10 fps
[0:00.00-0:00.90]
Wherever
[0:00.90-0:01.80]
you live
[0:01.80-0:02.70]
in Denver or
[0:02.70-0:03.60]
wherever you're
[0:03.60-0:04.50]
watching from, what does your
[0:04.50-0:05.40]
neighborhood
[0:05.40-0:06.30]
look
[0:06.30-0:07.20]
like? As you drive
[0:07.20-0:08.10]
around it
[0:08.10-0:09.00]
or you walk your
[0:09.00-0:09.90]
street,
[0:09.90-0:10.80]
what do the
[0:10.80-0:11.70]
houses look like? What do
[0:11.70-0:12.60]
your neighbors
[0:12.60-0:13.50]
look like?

* * * * * * * * *

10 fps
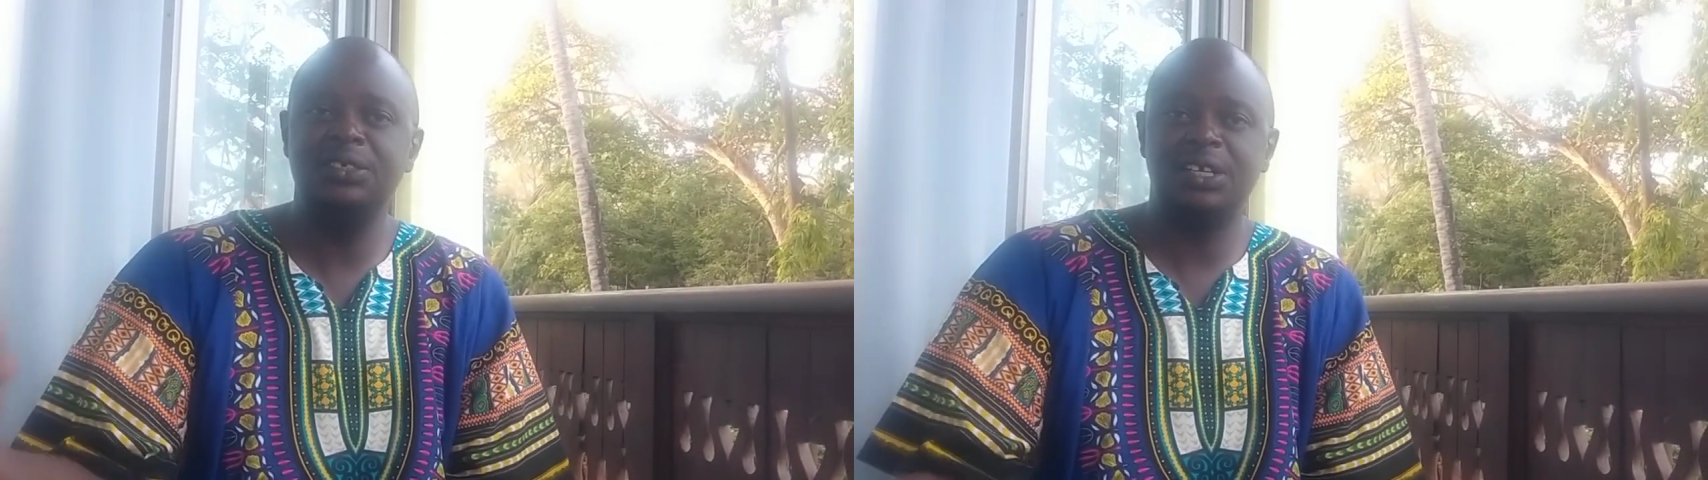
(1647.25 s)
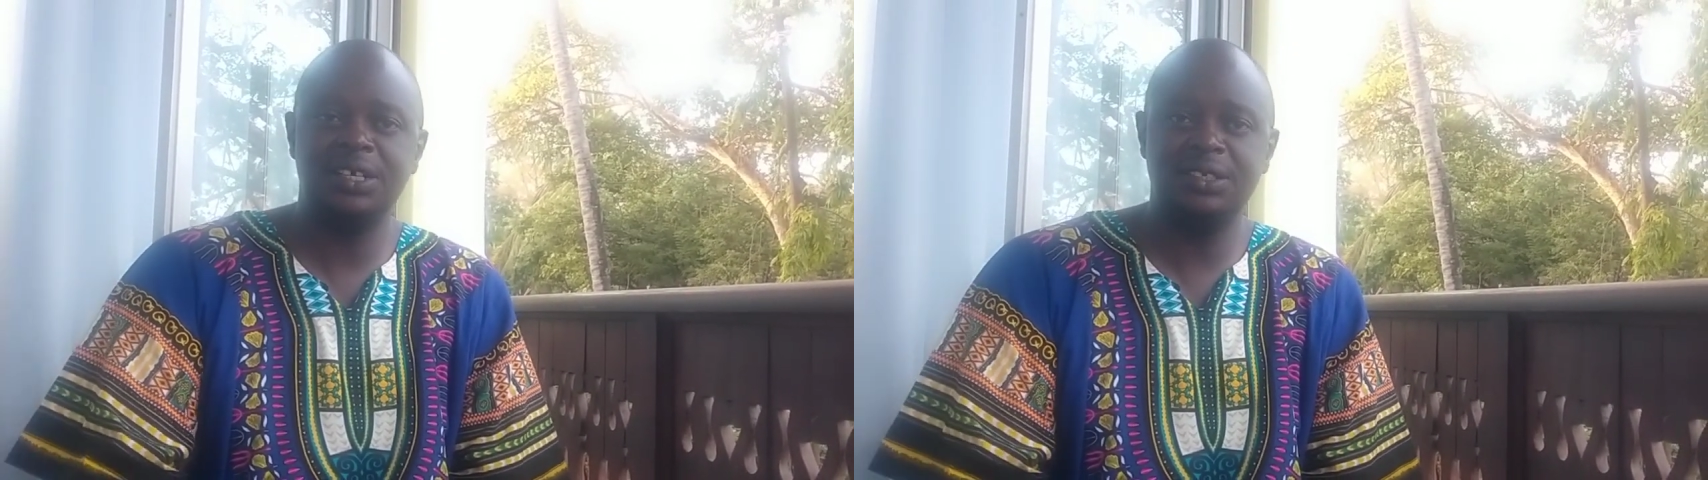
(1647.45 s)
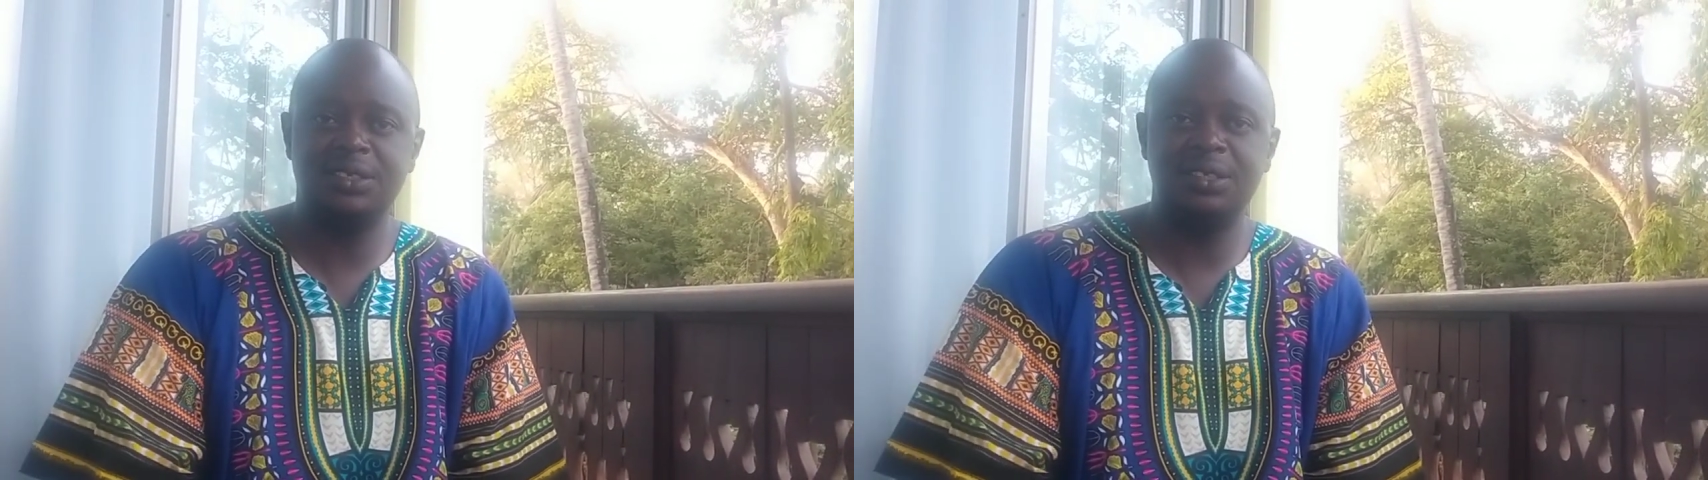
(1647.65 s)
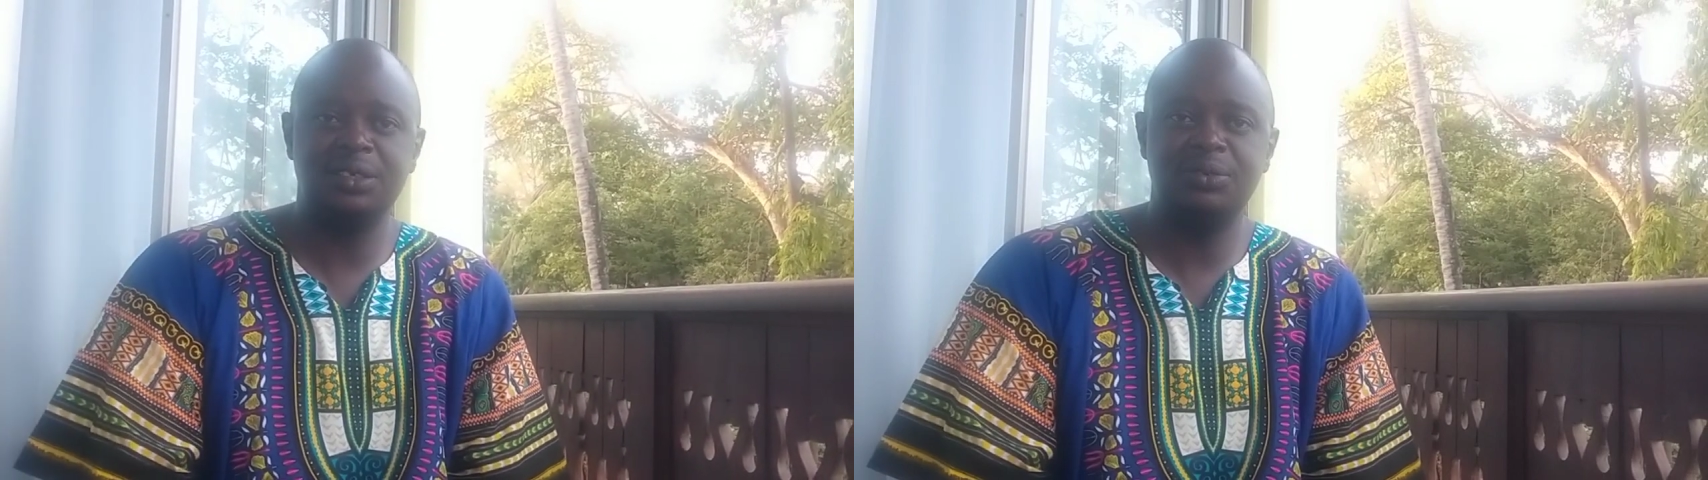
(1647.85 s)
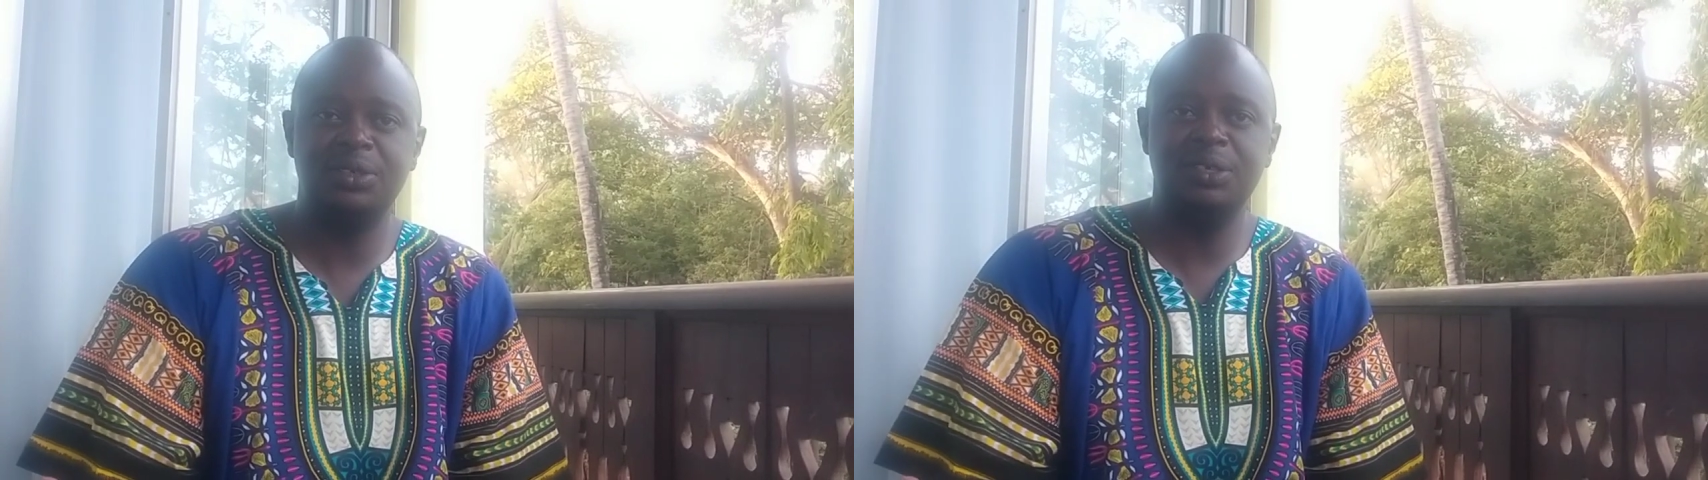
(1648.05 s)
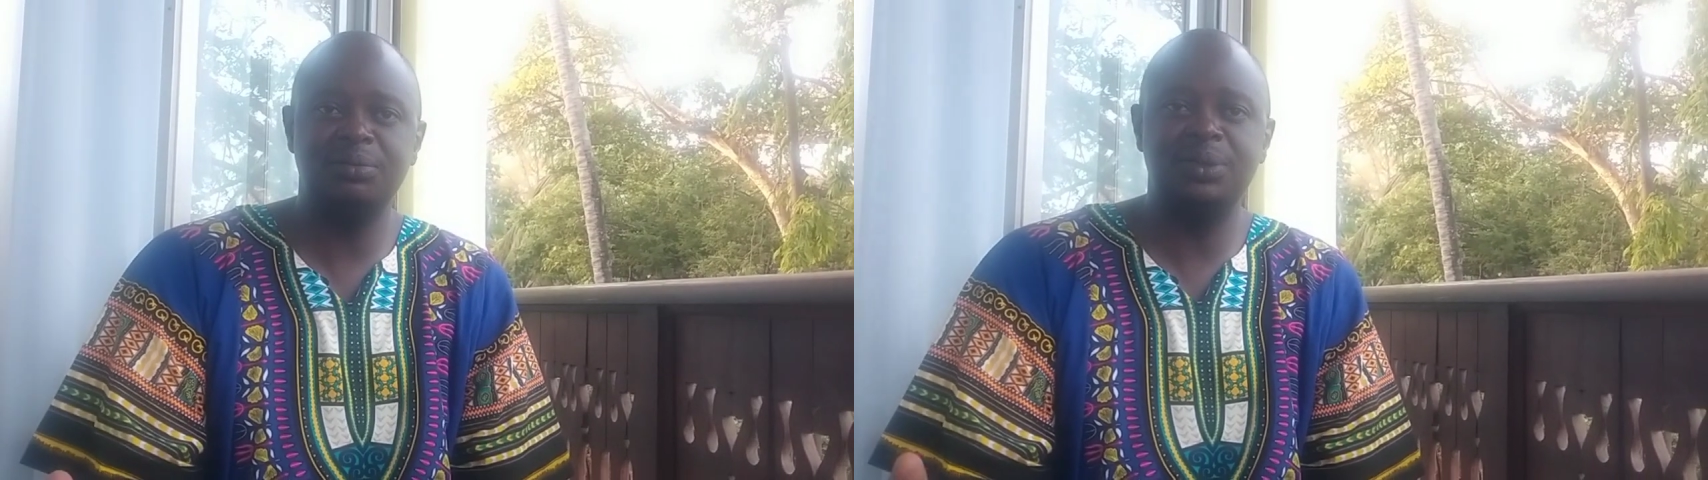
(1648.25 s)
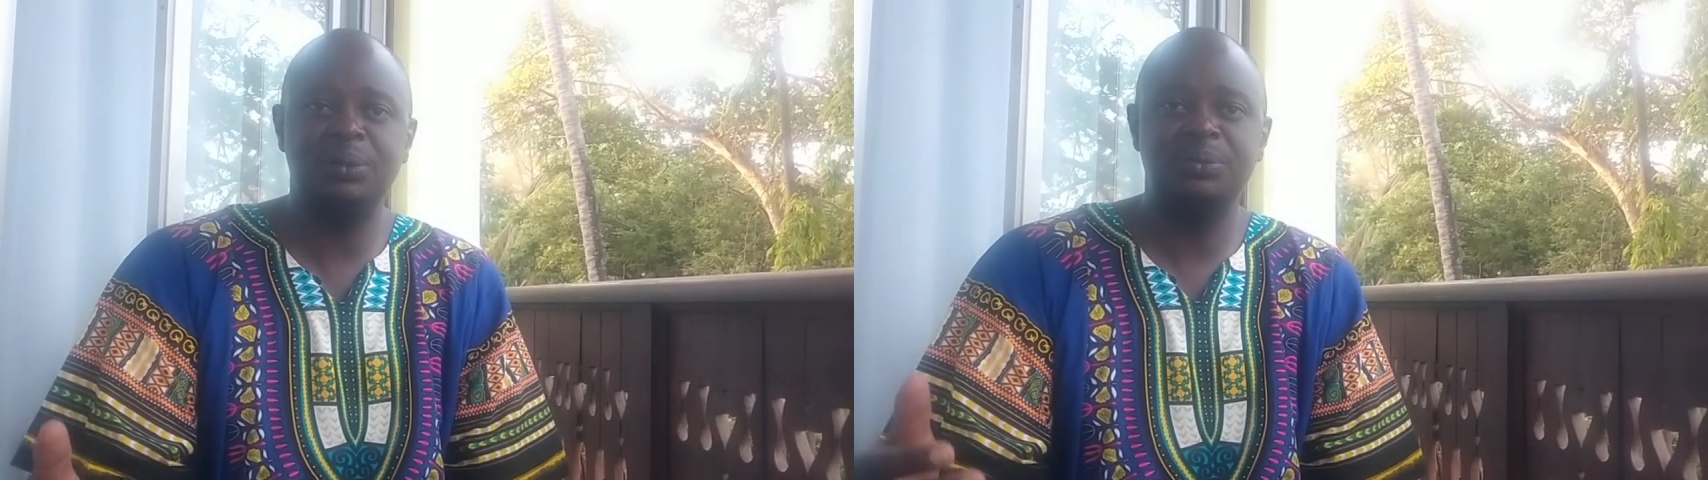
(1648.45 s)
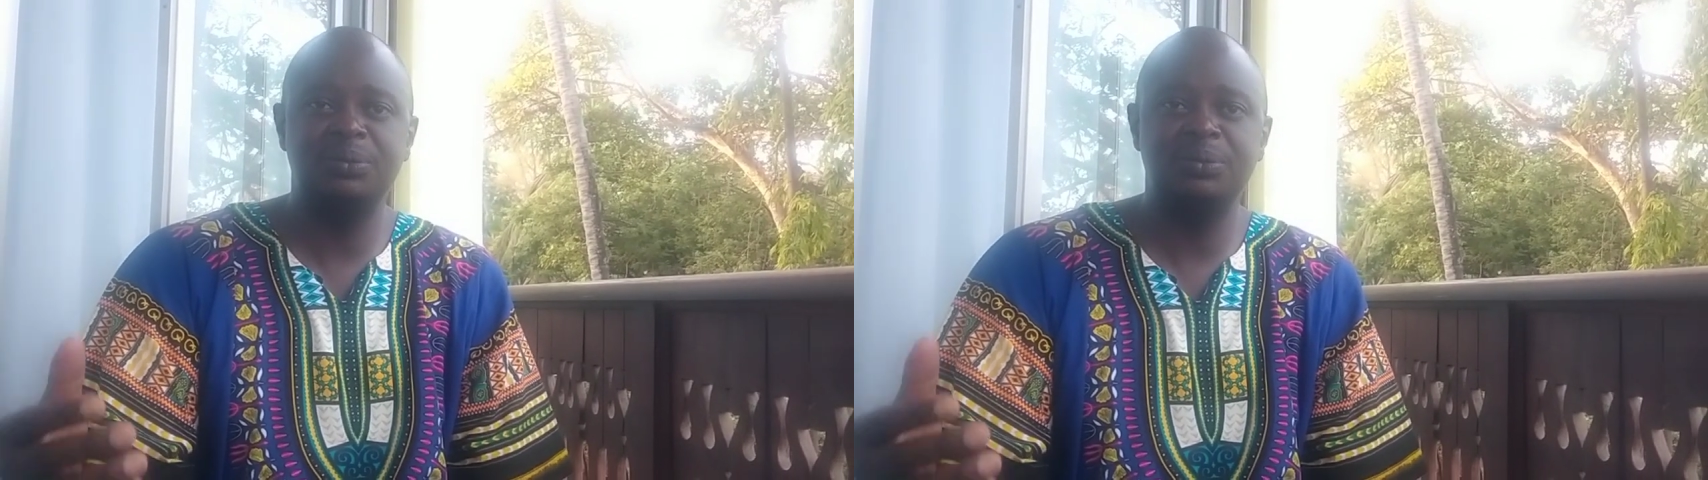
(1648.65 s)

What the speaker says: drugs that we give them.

* * * * * * * * *

Pictures are to be left out. Write out only the lines above starting at the one with "(1648.05 s)" and ending at the one with "What the speaker", both lines included, exactly.

**WRITTEN ANSWER:**
(1648.05 s)
(1648.25 s)
(1648.45 s)
(1648.65 s)

What the speaker says: drugs that we give them.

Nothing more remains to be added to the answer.